Rapid-Trainer Zoran Barisic musste seine Innenverteidigung umstellen: Neben der Sonnleitner-Sperre wurde auch Maximilian Hofmann nicht fit. Dass Dibon und Stangl noch nie gemeinsam innen spielten, sah man vor allem in der ersten Halbzeit, als die Abstimmung nicht passte und zu wenig Fokus auf der Manndeckung lag. In der zweiten Halbzeit wurde das Duo zwar besser, aber ein erneut zu zögerliches Attackieren Dibons vor dem 0:3 leitete die Vorentscheidung durch Royer ein.
Heiße Schlussphase
Eine Vorentscheidung, die aber doch noch keine war. In der Schlussphase bäumte sich Rapid auf, stellte erstmals überhaupt in dieser Saison situativ auf ein Zweistürmersystem um, spielte fortan in einem 4-1-3-2 und wurde mit Glück und größerer Präsenz in der Gefahrenzone zwingender. Zuvor spielte Alar noch auf der Zehn, Hofmann versetzt dahinter. Alar ging in der 83.Minute gut in die Tiefe und besorgte gegen einen zögerlichen Heinz Lindner das 1:3. Robert Beric zeigte sich in der Nachspielzeit gegen einen ebenso zögerlichen Lindner als Schlitzohr und erzielte das 2:3. In der letzten Szene des Spiels hatte die Austria noch einmal Glück, als Schiedsrichter Harkam nach grenzwertigen Attacken gegen Novota (!) und Alar Gnade vor Recht ergehen ließ. Starkls finaler Abschluss landete nur im Außennetz und die Austria durfte sich über den ersten Derbysieg seit Februar 2013 freuen. Bis zu Alars Anschlusstreffer verzeichnete Rapid keinen einzigen Schuss aufs Austria-Tor.
Probleme von Beginn an
Es waren aber weder die glücklosen Abschlüsse in der Endphase, noch der Schiedsrichter, die schuld an der Rapid-Pleite hatten. Die zeichnete sich schon in der ersten halben Stunde ab. Rapid startete nervös ins Spiel, ließ sowohl eine spielerische Linie, als auch das in den letzten Wochen starke Gegenpressing vermissen. Die Austria stellte sich physisch dagegen, gewann einige zweite Bälle und konterte schnörkellos. Dass Jan Novota einige Male patzte, so auch beim 0:1 durch Damari, passte ins biedere grün-weiße Bild.

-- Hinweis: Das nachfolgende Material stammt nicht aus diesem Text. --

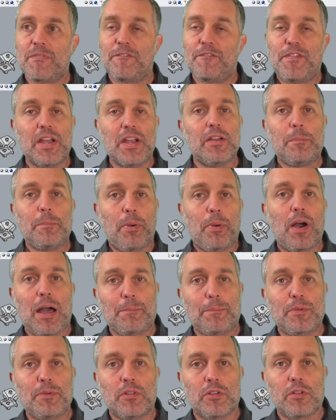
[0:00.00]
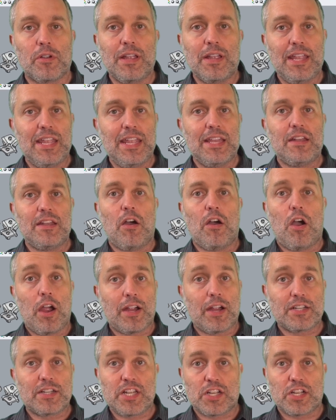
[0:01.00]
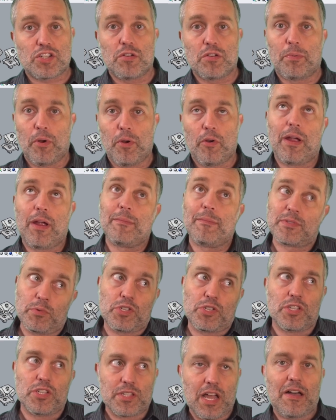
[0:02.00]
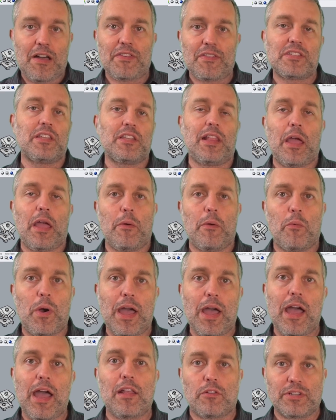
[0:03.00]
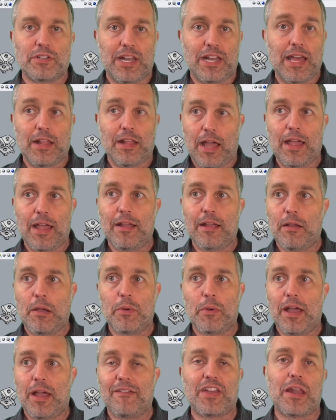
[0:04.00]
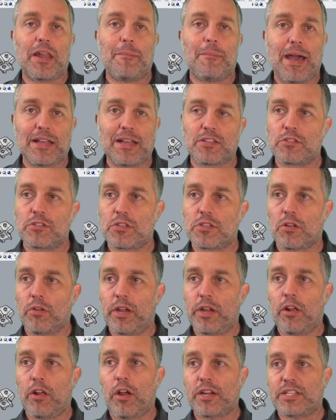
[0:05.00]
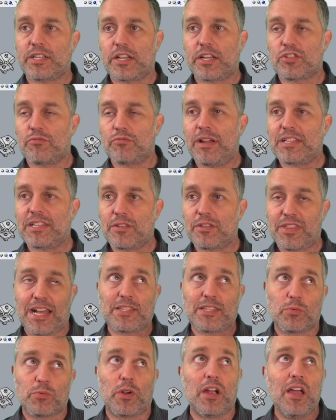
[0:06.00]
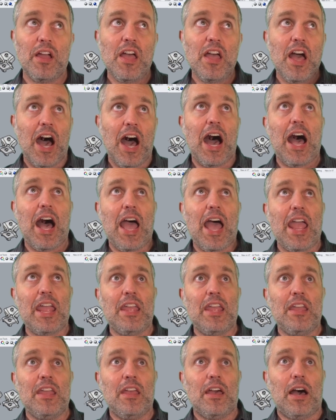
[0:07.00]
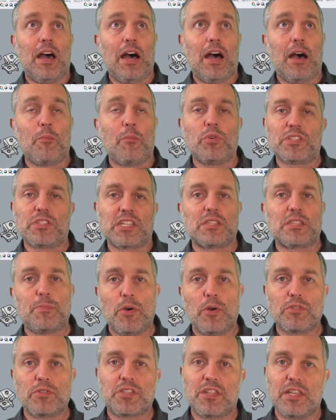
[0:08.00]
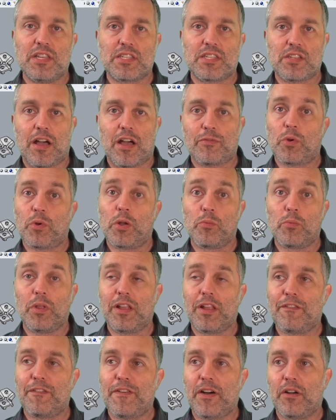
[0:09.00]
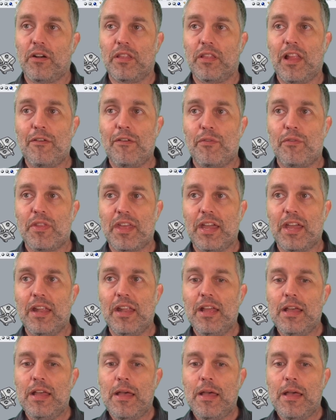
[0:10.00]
very popular in architecture programs, which is obviously why I learned it. I've got a master's degree in architecture, right? So that's where I was exposed to this software and really fell in love with it.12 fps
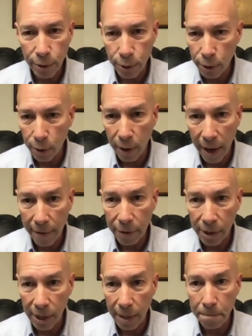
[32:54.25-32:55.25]
you don't have a
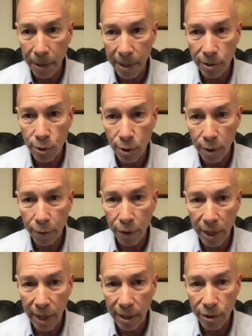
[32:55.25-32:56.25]
lead paint
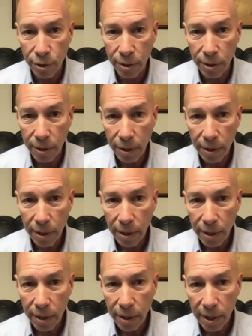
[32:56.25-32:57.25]
certification,
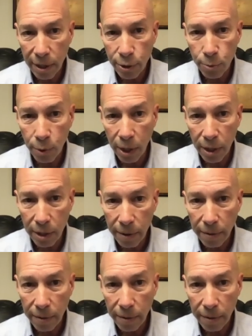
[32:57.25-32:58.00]
guess what?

Rapids Aufbauspiel: Loch im Mittelfeld
Rapids Spielaufbau verlief über die gesamte erste Halbzeit schleppend. Die Abstände zwischen den Offensivspielern und den aufbauenden Defensivleuten waren deutlich zu groß. Die offensive Mittelfelddreierreihe Rapids tat zu wenig, um den zentral aufbauenden Spielern entgegenzukommen. In Rapids Mittelfeldzentrale klaffte ein riesiges Loch und man kam nur schwer hinter die Reihen der Austria. Als Resultat dessen, versuchte es Rapid immer wieder mit weiten Bällen in die Spitze, die aber locker abgelaufen werden konnten, zumal Robert Beric nicht gerade für seine offensive Zweikampfpräsenz berühmt ist. Der Slowene konnte im Derby keinen einzigen Ball sichern und der nicht immer sattelfeste Vance Sikov hatte leichtes Spiel.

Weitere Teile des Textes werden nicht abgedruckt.